Description of the task:
With the pictures omitted, write out the entries that follow exactly as they stand.

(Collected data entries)
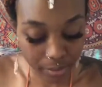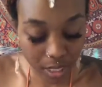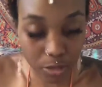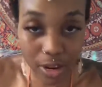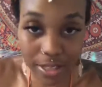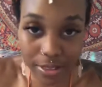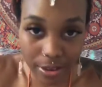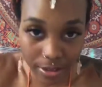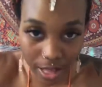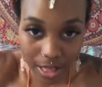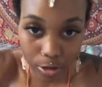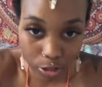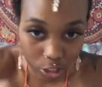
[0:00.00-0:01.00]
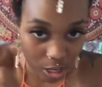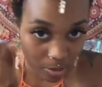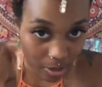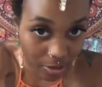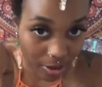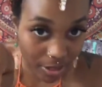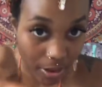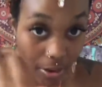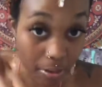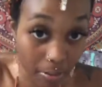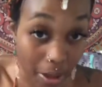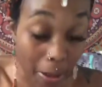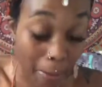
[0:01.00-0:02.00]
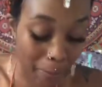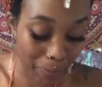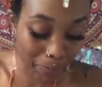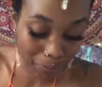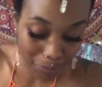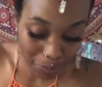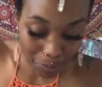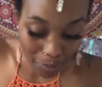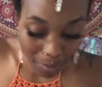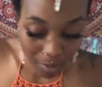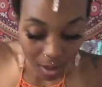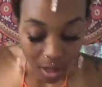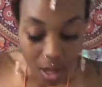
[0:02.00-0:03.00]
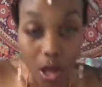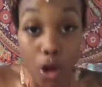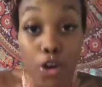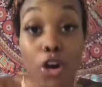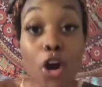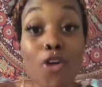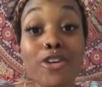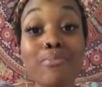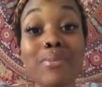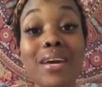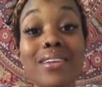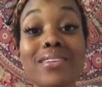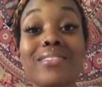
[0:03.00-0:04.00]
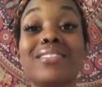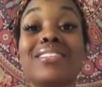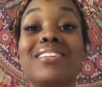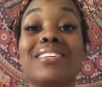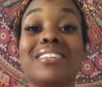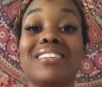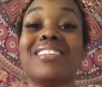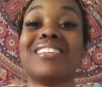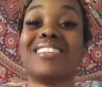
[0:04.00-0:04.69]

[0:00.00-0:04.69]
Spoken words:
It's right there, that little share button right there. Yeah. Codependency.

Result of this exercise:
[0:00.00-0:01.00]
[0:01.00-0:02.00]
[0:02.00-0:03.00]
[0:03.00-0:04.00]
[0:04.00-0:04.69]

[0:00.00-0:04.69]
Spoken words:
It's right there, that little share button right there. Yeah. Codependency.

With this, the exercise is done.